Data excerpts:
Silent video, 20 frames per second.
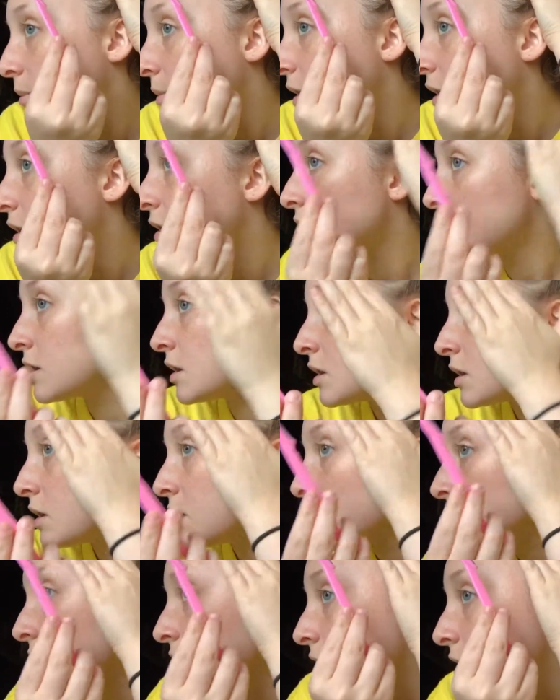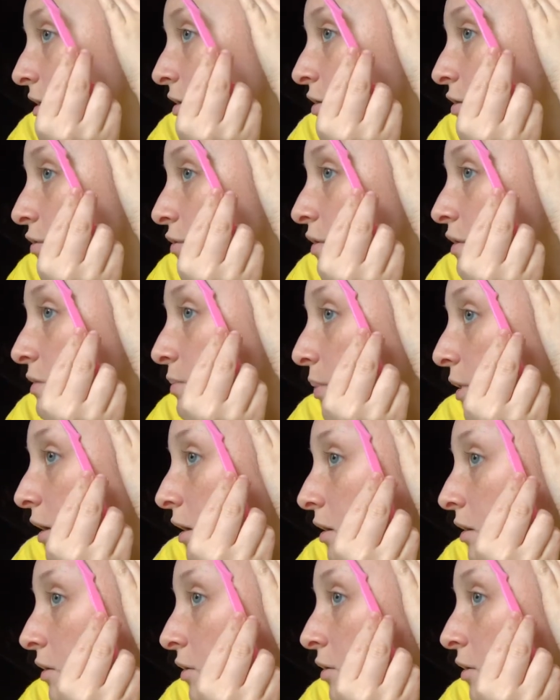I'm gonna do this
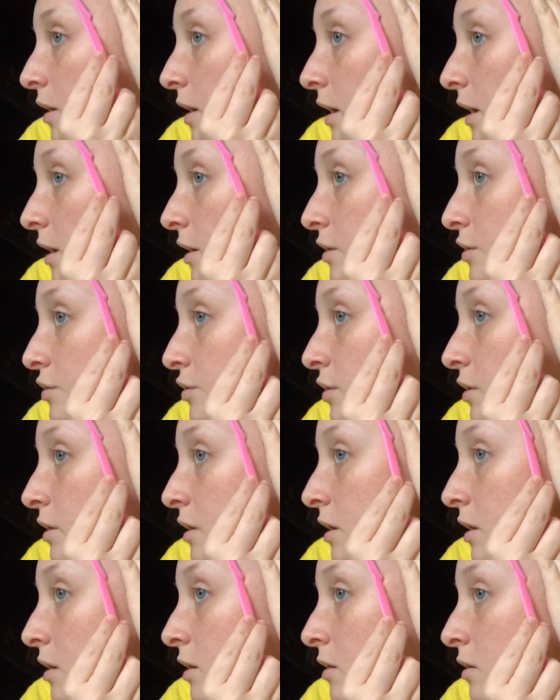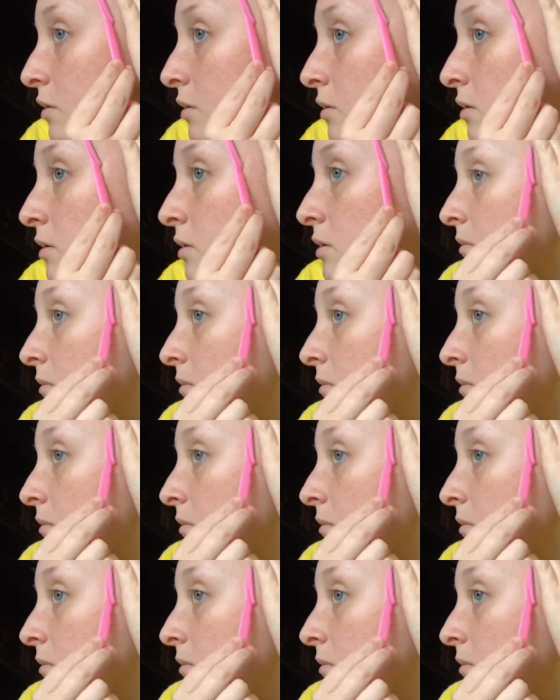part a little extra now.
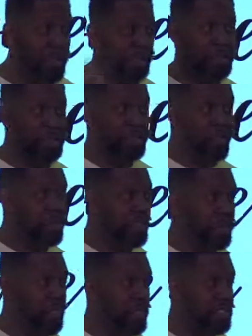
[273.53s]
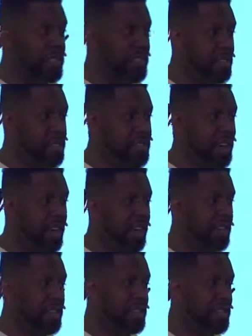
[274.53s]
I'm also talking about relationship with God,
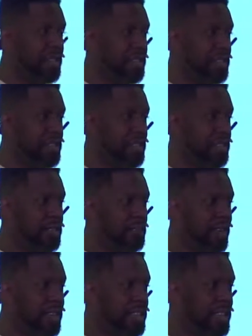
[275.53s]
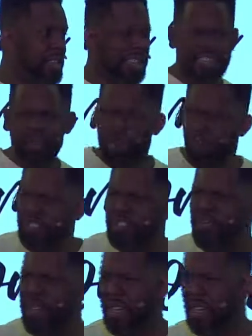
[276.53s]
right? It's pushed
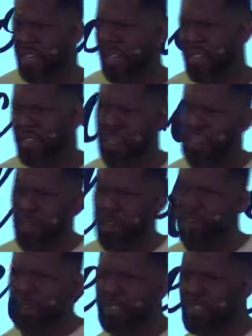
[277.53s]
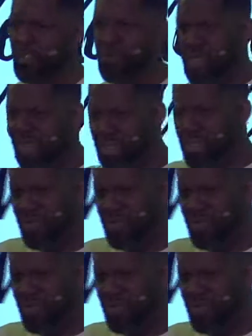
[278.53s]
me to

What is needed: What is needed here is an exact copy of every record, with the pictures left out.

Task response:
Silent video, 20 frames per second.
I'm gonna do this
part a little extra now.
[273.53s]
[274.53s]
I'm also talking about relationship with God,
[275.53s]
[276.53s]
right? It's pushed
[277.53s]
[278.53s]
me to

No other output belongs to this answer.